(L2) Clinical Relevance of Cell Membranes and Transport Flashcards
What is the cause of Niemann-Pick Disease? L2 S11 LO1
Deficiency in acid sphingomyelniase (A-SMase) Lysosomal enzyme that breaks down sphingomyelin into: -ceramide -phosphorylcholine Deficiency results in build up in lysosomes in liver, spleen, CNS, and bone marrow. Halmark cherry red spot in the eye
What are the clinical indications of Niemann-Pick disease? L2 S11 LO1
-“cherry red spot” in eye (slide 14) -hepatomegaly -spleenomegaly -neurological damage
What is the significance of the membrane asymmetry of phosphatidylserine? L2 S17 LO1
Normally found only in the inner leaflet of healthy cells. Cells undergoing apoptosis present it on the outer leaflet as a signal for phagocytes. -serves as a tag/label
How can apoptotic cells be distinguished from necrotic cells under the microscope? L2 S18
Propidium iodide can be absorbed into necrotic cells but not apoptotic cells. -can see if the cell is aoptitoic by throwing in annexin V and see if it binds to Phosphatidyl serine
What is the molecular basis of Rh typing? What is cross matching? L2 S24 LO2
Presence or absence of the D antigen. Ensure that donor blood does not react with recipient plasma.
D antigen explained
- D antigen which is inherited in an autosomal dominant fashion.
- Rh+ individuals express the D antigen and Rh-do not.
What is the molecular basis of ABO blood typing? L2 S21-22 LO2
Variable carbohydrate structure of glycoproteins/lipids of the cell membrane of RBCs.
What is the cause of spur cell anemia? L2 S30 LO3
- Elevated cholesterol levels resulting in decreased membrane fluidity and flexibility.

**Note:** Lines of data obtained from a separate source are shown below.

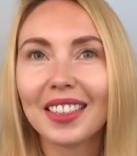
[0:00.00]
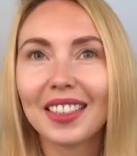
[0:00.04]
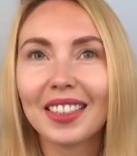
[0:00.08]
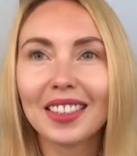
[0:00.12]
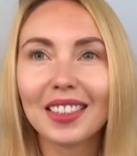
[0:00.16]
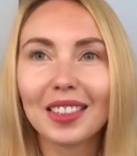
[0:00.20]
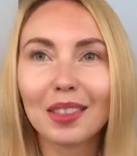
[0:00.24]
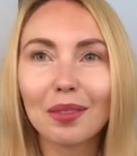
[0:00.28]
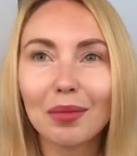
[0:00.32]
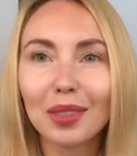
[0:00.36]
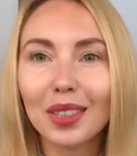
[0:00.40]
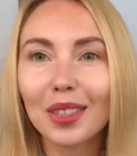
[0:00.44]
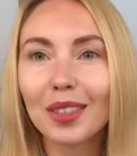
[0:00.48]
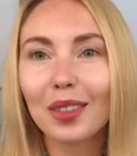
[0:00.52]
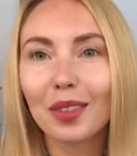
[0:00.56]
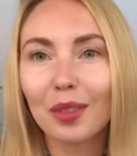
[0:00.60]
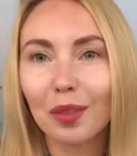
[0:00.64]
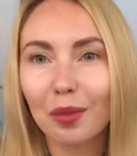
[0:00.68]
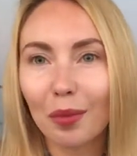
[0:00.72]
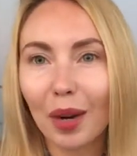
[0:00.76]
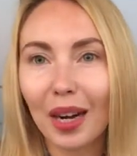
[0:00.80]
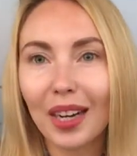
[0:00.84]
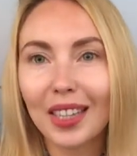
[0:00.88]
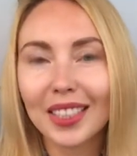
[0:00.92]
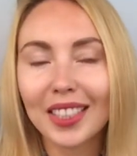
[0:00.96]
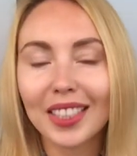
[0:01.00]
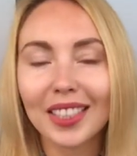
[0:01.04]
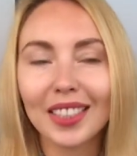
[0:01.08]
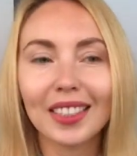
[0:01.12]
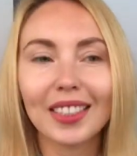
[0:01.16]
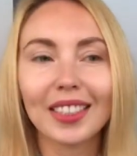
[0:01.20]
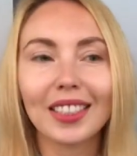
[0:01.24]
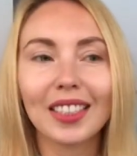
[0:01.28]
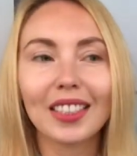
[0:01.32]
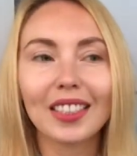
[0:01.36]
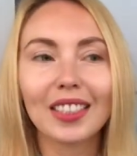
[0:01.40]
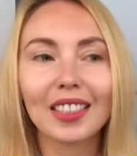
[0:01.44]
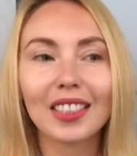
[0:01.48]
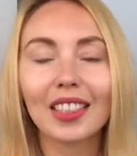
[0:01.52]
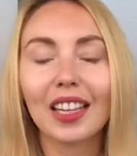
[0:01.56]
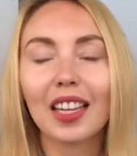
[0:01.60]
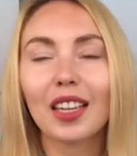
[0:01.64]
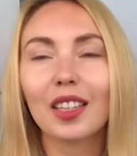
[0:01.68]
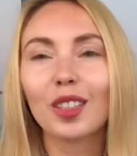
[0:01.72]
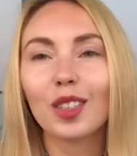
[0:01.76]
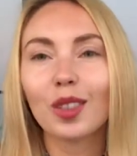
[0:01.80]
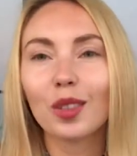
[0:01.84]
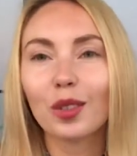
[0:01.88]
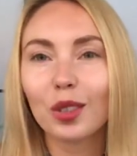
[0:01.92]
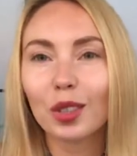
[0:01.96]
it's a bit too much, and there is
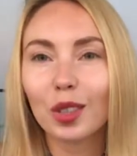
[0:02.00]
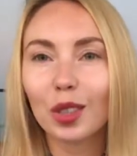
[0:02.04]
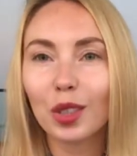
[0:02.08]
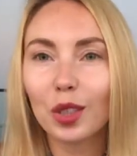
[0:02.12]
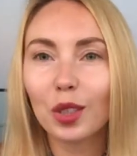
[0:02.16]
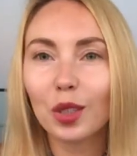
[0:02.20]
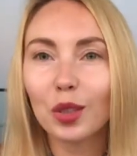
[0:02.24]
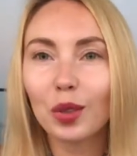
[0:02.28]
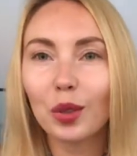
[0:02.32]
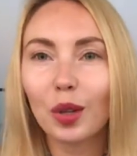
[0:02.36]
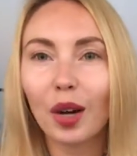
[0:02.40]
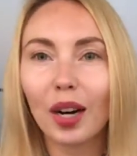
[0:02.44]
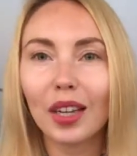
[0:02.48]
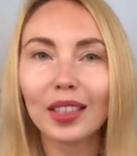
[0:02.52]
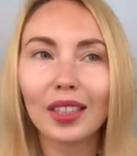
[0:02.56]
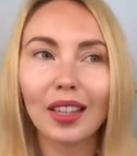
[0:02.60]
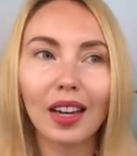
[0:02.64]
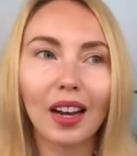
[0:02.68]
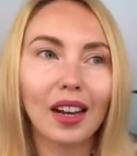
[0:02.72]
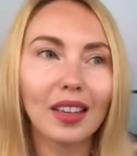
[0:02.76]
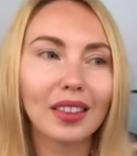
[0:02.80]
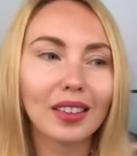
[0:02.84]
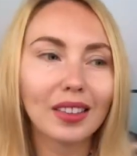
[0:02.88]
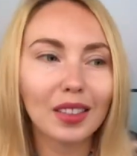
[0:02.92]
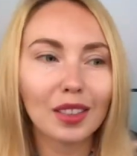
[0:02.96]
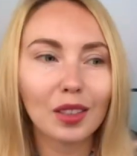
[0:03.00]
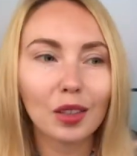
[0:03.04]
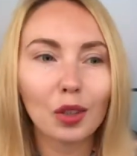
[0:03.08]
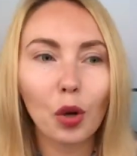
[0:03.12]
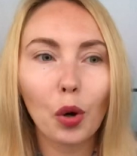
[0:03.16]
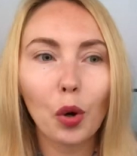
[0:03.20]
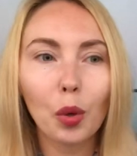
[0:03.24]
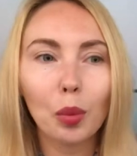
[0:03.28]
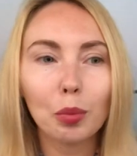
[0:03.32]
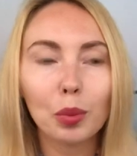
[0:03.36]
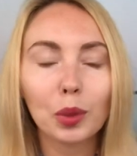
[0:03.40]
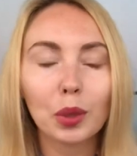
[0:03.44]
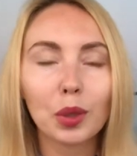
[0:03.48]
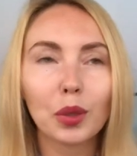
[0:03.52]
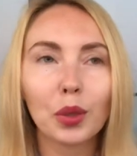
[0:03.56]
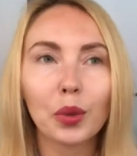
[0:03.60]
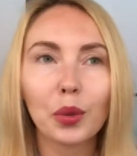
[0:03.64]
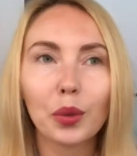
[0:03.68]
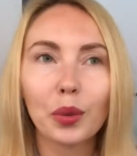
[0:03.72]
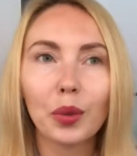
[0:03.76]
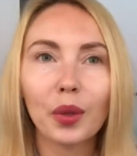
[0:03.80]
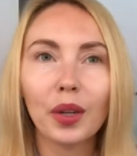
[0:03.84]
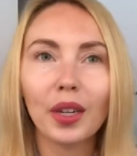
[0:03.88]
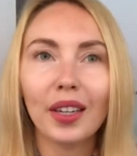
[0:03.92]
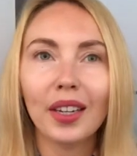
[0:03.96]
like those queue at the top,
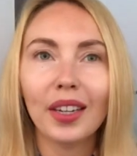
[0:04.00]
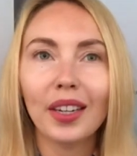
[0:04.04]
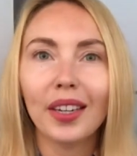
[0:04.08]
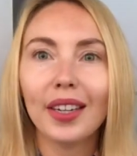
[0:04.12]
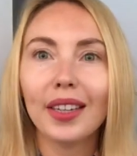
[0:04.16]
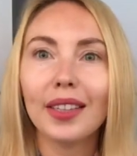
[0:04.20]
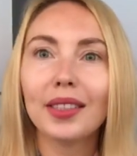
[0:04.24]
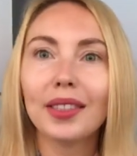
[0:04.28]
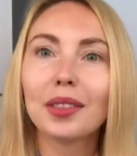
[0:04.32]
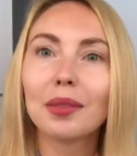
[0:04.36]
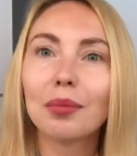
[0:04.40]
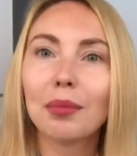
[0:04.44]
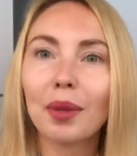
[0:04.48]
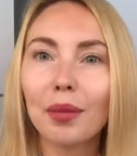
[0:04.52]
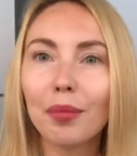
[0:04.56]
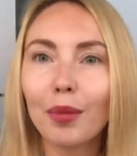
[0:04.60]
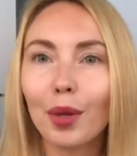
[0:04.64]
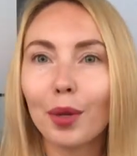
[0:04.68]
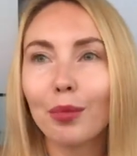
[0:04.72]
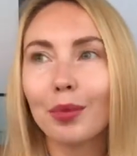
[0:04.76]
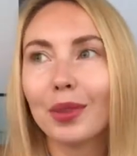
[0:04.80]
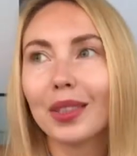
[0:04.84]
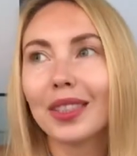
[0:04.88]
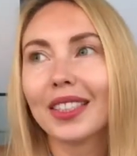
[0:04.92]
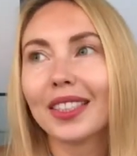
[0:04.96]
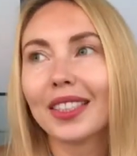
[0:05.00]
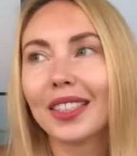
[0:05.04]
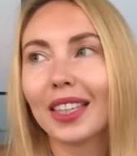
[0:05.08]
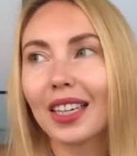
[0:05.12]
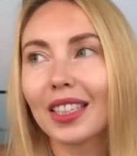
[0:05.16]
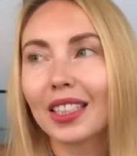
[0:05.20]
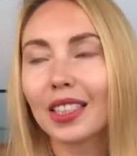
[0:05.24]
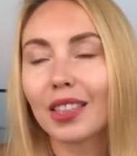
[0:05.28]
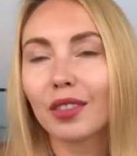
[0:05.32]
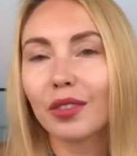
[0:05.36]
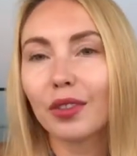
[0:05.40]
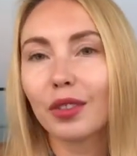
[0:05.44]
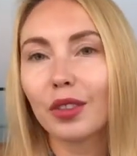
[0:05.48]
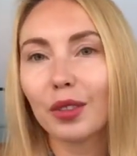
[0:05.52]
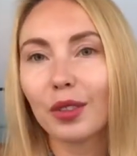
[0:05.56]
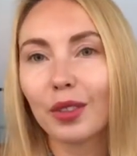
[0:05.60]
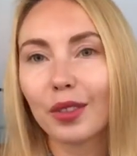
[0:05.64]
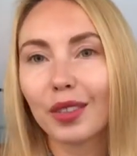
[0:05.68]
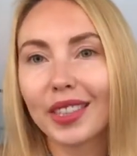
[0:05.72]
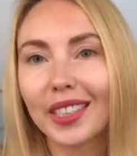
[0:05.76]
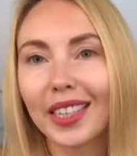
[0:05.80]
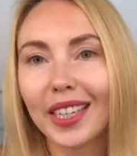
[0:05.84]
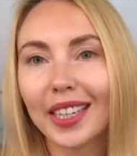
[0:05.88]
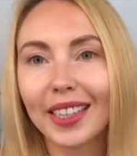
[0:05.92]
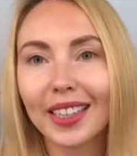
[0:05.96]
so it's maybe a bit stressful
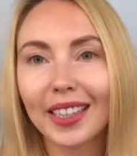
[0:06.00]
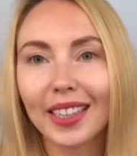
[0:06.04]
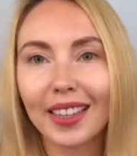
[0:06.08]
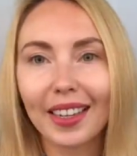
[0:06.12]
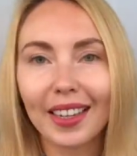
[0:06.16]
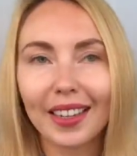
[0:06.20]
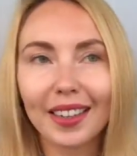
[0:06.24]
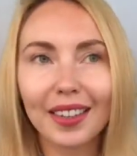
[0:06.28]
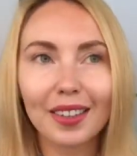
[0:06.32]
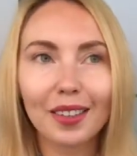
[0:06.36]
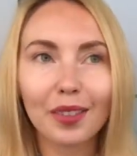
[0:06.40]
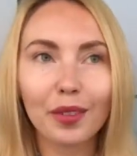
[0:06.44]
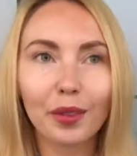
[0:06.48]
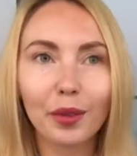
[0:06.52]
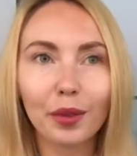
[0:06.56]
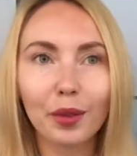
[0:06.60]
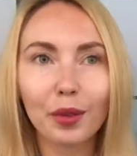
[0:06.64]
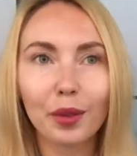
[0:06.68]
to get like to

- Results in hemolytic anemia (RBCs lyse when passing through capillaries).
- Typically caused by liver dysfunction resulting in decreased cholesterol metabolism.
What are the cytologic indications of spur cell anemia? L2 S30 LO3
Presence of RBCs with thorny projection; acanthocytes.

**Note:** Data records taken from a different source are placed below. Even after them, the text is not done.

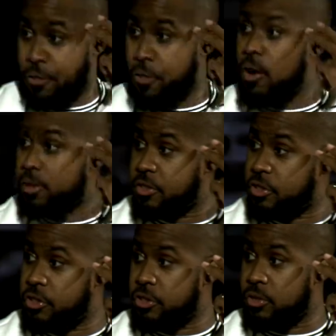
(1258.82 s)

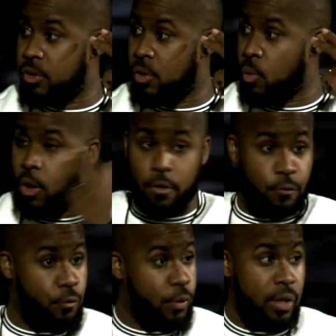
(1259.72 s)
thoughts were a
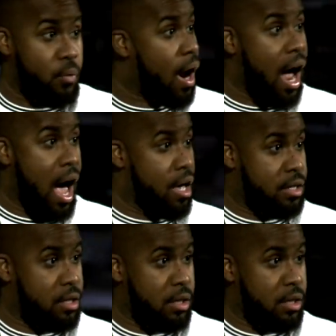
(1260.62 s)
free ride.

What is cystinuria? What do patients present with?
Autosomal recessive, defect in transported for dimeric cystine and other dibasic AA such as argine, lysine and ornithine. Results in cystine crystals in the kidney.

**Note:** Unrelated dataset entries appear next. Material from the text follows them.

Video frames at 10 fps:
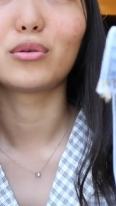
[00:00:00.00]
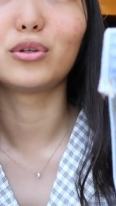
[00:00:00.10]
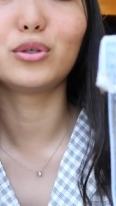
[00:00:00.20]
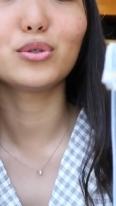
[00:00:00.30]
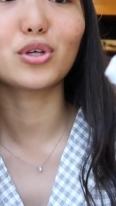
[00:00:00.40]

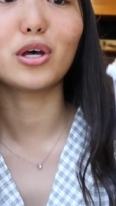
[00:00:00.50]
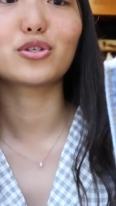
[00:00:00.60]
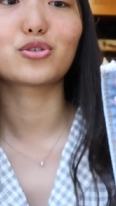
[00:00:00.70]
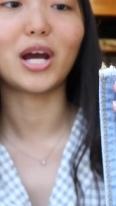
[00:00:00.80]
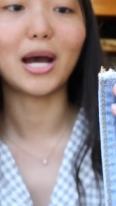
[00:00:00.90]
loose
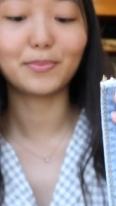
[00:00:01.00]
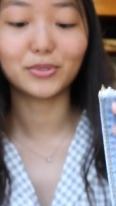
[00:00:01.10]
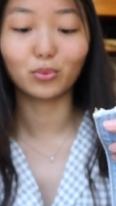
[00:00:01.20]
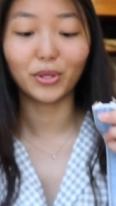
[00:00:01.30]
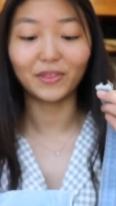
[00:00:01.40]

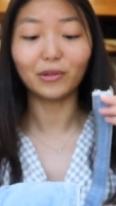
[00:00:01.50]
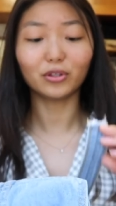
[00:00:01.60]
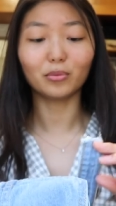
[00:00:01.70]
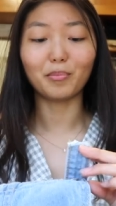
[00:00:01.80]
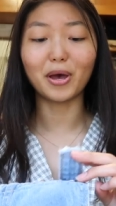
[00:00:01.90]
straps without
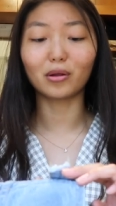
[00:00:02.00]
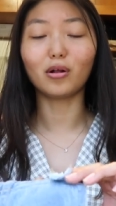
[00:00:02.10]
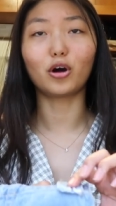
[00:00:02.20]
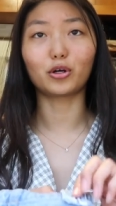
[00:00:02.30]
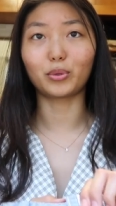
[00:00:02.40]
the metal
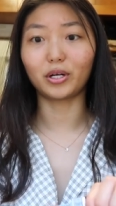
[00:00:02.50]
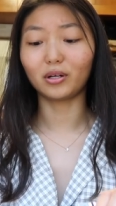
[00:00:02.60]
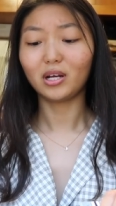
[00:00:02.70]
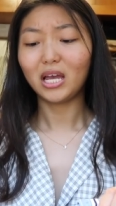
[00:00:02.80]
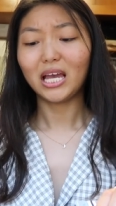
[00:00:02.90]
hardware
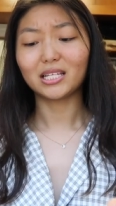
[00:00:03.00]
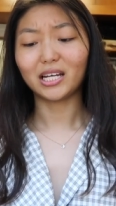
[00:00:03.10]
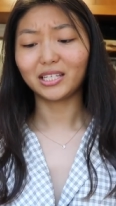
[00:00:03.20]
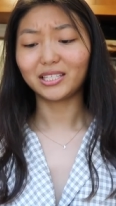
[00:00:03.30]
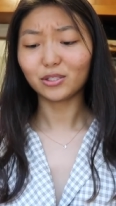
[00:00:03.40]
and
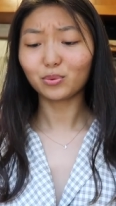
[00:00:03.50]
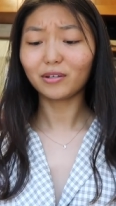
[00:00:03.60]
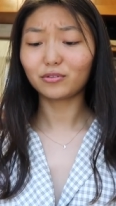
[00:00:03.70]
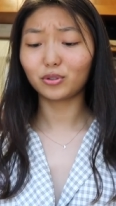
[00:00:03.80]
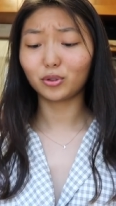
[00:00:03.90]
I guess we
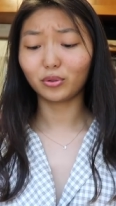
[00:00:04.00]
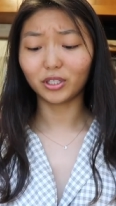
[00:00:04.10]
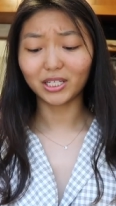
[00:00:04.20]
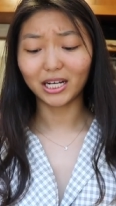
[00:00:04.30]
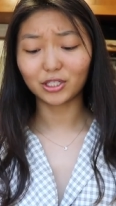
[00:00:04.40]
have to
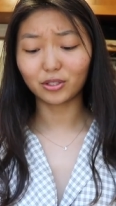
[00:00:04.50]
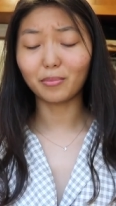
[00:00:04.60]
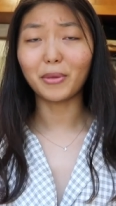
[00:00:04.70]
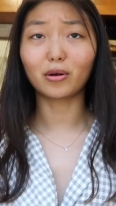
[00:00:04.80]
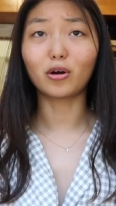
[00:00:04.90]
attach the
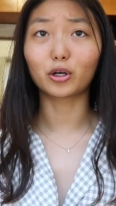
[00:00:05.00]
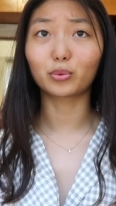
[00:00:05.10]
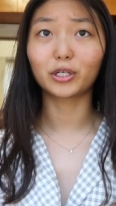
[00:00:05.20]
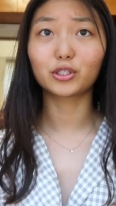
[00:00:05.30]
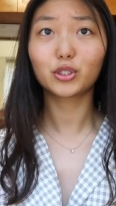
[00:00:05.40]
metal
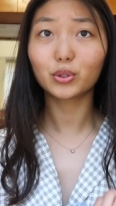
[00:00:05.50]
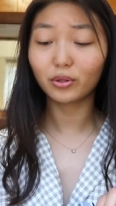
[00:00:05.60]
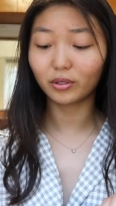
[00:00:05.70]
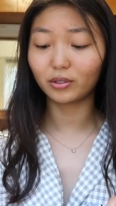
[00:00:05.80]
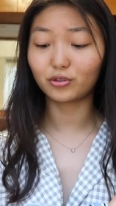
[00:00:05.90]
hardware to
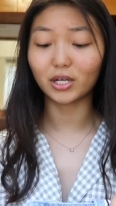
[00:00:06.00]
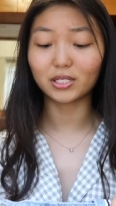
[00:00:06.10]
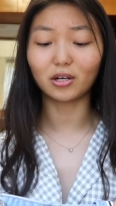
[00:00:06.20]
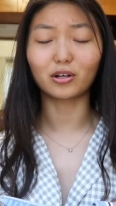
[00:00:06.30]
the dress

-Patients present with renal cholic (abd pain that comes in waves and is linked to kidney stones).
What is Hartnup disease? L2 S35 LO4
Autosomal recessive defect in transporter for non-polar AAs (such as tryptophan) Tryptophan required for producing of serotonin, melatonin, and niacin (NAD+).
What are the clinical findings and exacerbating factors of Hartnup disease? L2 S35 LO4
-cerebellar ataxia -photodermatitis/photosensitivity.
Triggered by sunlight and fever Typically follows period of poor nutrition
What are cardiotonic drugs and what do they do? L2 S37-38 LO4
- Ouabain and digoxin
- Inhibit Na+/K+-ATPase of cardiomyocytes resulting in increase intracellular Na+ Increased Na+ impairs sodium calcium exchanger (NCX) resulting in increased Ca+ Increased Ca+ increases contractile force of cardiomyocytes
What is the clinical significance of cardiotonic drugs? L2 S38 LO4
Treatment of: -CHF -AFIB -dysrhythmias
- the drugs increase the contractile force of cardiac muscle cells and are very potent.
- sideeffects are vision disrubance, confusion, and deleirum
- it slowly reduces the resting potential of neurons to zero
How does cystic fibrosis relate to cell membranes? L2 S41-42 LO4
Autosomal recessive defect in cystic fibrosis transmembrane conductance regulator (CFTR), a Cl- active transporter. Results in increased Cl- of cells in airway creating thick mucous and leaves the airway succeptible to bacterial infections.